Brain damage occurs early in HIV infection, even with quick treatment
Researchers found that HIV attacks nerve cells in the brain within weeks of infection, causing measurable damage that persists even after patients start antiretroviral therapy. The finding suggests earlier, more aggressive treatment strategies could prevent long-term neurological complications that affect quality of life and work productivity.
Originaltitel: Neuroaxonal Injury in Acute HIV Infection and Following Immediate Antiretroviral Therapy.
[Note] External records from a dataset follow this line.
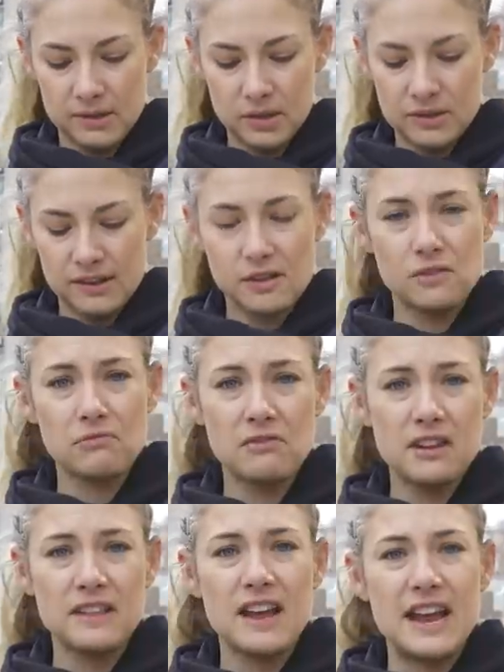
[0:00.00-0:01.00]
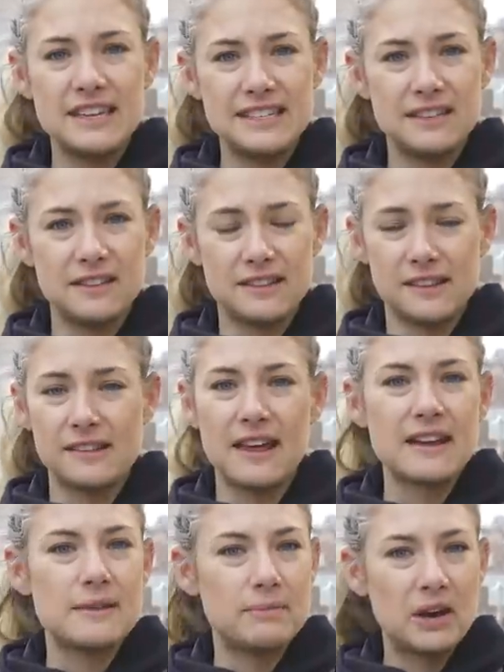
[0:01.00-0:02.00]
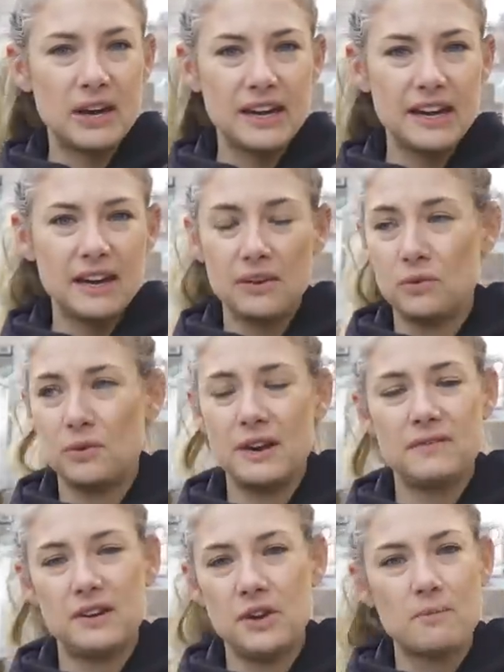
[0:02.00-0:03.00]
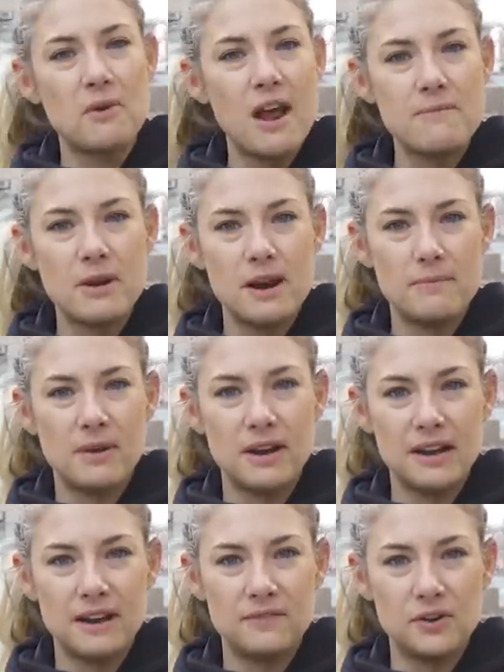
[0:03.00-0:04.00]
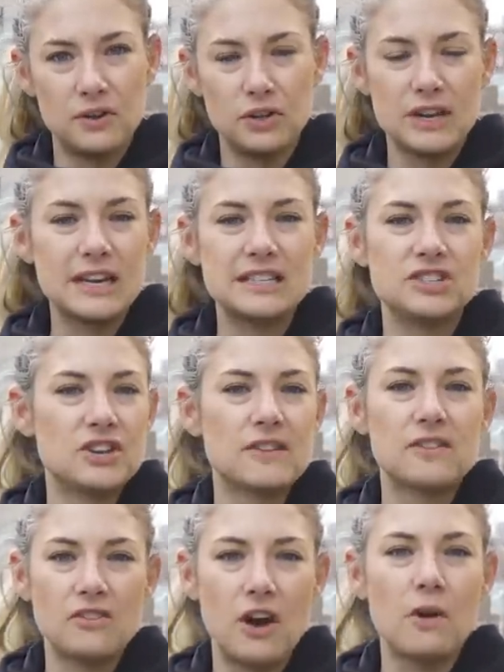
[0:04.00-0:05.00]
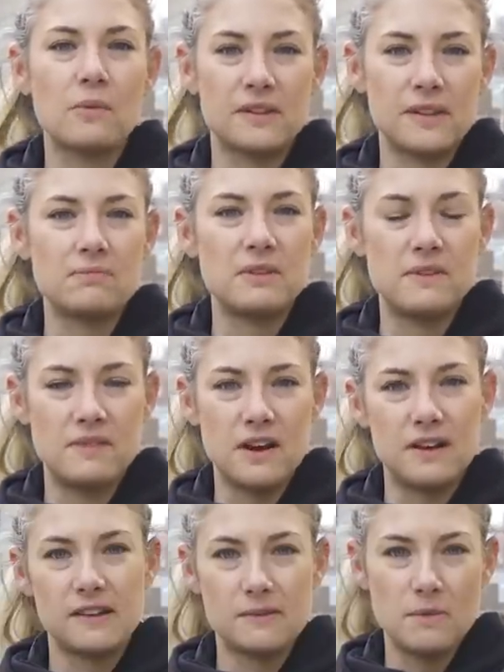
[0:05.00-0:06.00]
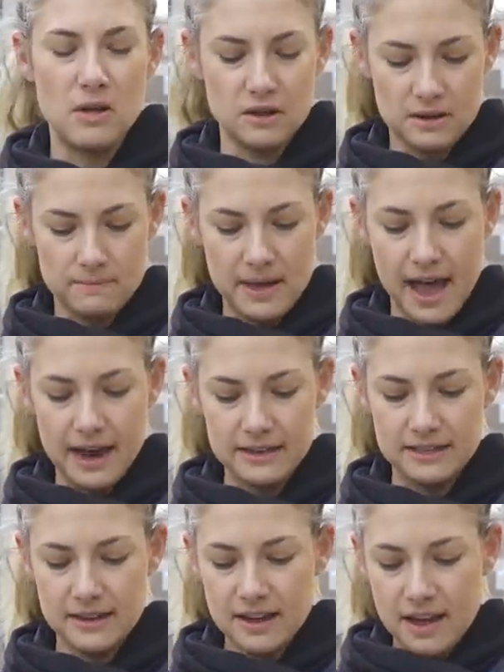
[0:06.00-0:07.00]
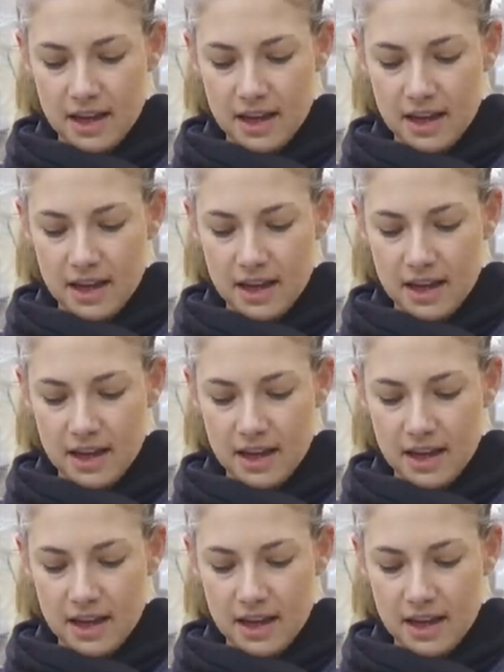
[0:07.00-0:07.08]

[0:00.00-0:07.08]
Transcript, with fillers: So this is really ideal as a second body or even your primary body if you're looking to just start with something very small and compact.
This study evaluates the degree of neuroaxonal injury during acute HIV infection (AHI) in neuroasymptomatic individuals and the neuroprotective effect of antiretroviral therapy (ART) initiated during AHI, by measuring neurofilament light (NFL), glial fibrillary acidic protein (GFAP) and soluble triggering receptor expressed on myeloid cells 2 (sTREM2) in cerebrospinal fluid (CSF) samples collected during pre-ART AHI and at post-ART visits up to 5 years.RV254 cohort participants (99% male, median age 27 years) were enrolled during Fiebig I-V AHI. A subset completed optional lumbar punctures during pre-ART AHI (week 0, n=136) and/or at post-ART visits with HIV suppression (weeks 24, 48, 96 and 240, n=201). RV254 CSF NFL measurements were compared to those of 44 people without HIV (PWoH), both adjusted to a sampling age of 30, and to age-based upper normal limits (UNL).RV254 participants demonstrated higher CSF NFL than PWoH at pre-ART AHI (p<0.001), and post-ART weeks 24 (p<0.001) and 48 or later (week 48+, p=0.003). CSF NFL was elevated (i.e., >UNL) in 15%, 8% and 7% of RV254 participants at weeks 0, 24, and 48+ respectively, versus 2% among PWoH.During AHI, elevated CSF NFL was associated with later Fiebig stages (III-V) (p=0.034), higher CSF HIV RNA (p=0.012) and a smaller difference between HIV RNA in the plasma and CSF (p=0.002). Additionally, CSF NFL increased with GFAP and sTREM2 during pre-ART AHI and post-ART visits (p<0.050).CNS injury may occur during AHI. Additionally, early ART alone is likely insufficient to provide complete neuroprotection.